El suicidio, por lo demás, es el gran tema de Klaus Mann. Es buen asunto de la familia Mann, desde los tiempos de la tía Carla. La generación de Klaus es una generación de suicidas: son los hijos de los padres exitosos, primero, que caen abatidos por la sombra incontrastable de sus sólidos próceres, en los frenéticos veintes berlineses de danzas patéticas, o frente al terror del avance nazi. Su "ángel con rostro de boxeador", el escritor francés René Crevel, ¿por qué se mató? Dice Klaus: "Se suicidó porque tenía miedo de la demencia. ¿Por qué se suicida uno? Porque ya no quiere uno, porque ya no puede uno vivir la siguiente media hora, los próximos cinco minutos. De golpe se está en un punto muerto, en un punto de muerte. Se llegó al límite: ya no hay un paso más. ¿Dónde está la llave del gas? ¡A nosotros, el phanodorm! ¿Sabe amargo? ¿Y qué con eso? La vida no ha tenido un sabor particularmente bueno". Crevel había dejado como último recado: "Estoy disgustado de todo".

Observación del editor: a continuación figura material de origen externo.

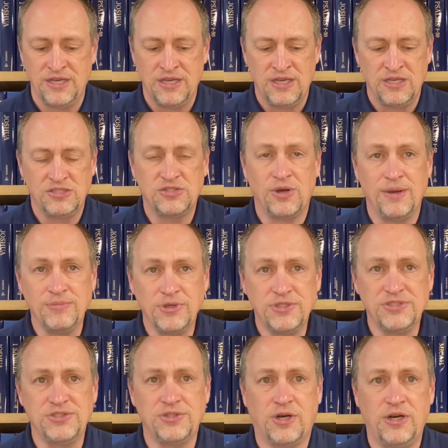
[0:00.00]
So I'm going to
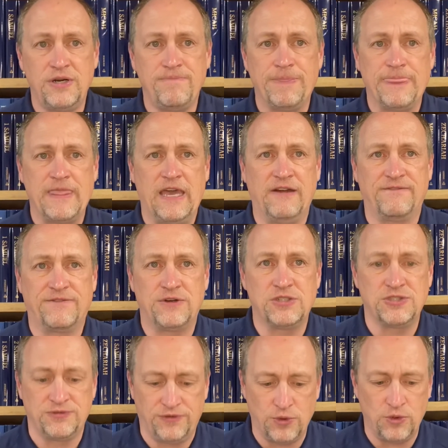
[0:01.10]
start at
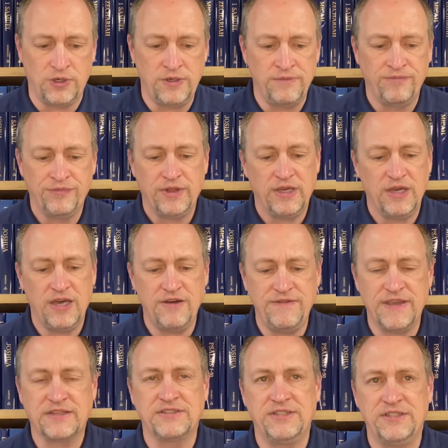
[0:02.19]
verse 4 of
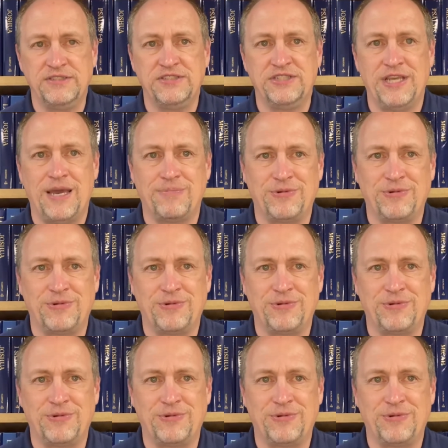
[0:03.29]
Exodus chapter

Klaus Mann hace a Tchaikovski tragar adrede agua contaminada para infectarse del cólera. "El poderoso físico del enfermo se resistió más de tres días al abrazo de ese oscuro poder para cuya llegada con tanta diligencia se había preparado Piotr Illich y cuya presencia él mismo se había conjurado, por fin. Ahora que estaba realmente ahí y lo sacudía y ya no lo soltaba, su rostro era manso y tentador como el que antes le mostrara durante tantas noches, durante ese dulce cuarto de hora previo al sueño, cuando flotaba en la habitación con su máscara maternal y efébica. Ahora ya no necesitaba disfrazarse y mostrarse seductora; ahora llegaba despiadada, fea y cruel... Vemos ahora a Piotr Illich Tchaikovsky caído, acosado por todos sus dolores, sucio de vómitos y defecaciones, sacudido por las convulsiones. Sobre ese rostro señalado por el severo Señor y ya devastado, comienzan a aparecer manchas negruzcas. También sus brazos y piernas han adquirido una tonalidad negruzca. Nasar y una robusta enfermera se empeñan en masajearle las extremidades. El doliente Piotr Illich los deja hacer con una martirizada expresión en sus ojos azules. Sólo se defiende cuando Vladimir (el sobrino amado, Bob) pretende intervenir en esas curaciones. ¡No! ¡No!, grita entonces el enfermo, ¡No quiero que me toques! ¡Te lo prohíbo! ¡Podrías contagiarte! Además, huelo mal... Y el joven Bob se retira de la cama y las lágrimas corren por su rostro, que se ha perfilado aún más durante esos terribles días. ¡Sal de la habitación!, grita martirizado desde su lecho. Mi aspecto es repugnante. No quiero que me veas así. ¡Vete!".
El amado se presenta como cadáver en corrupción frente al efebo; el músico, el artista, acaso se confiesa a sí mismo en el último momento de lucidez, en la agonía: he sido vencido, mi arte no fue serio.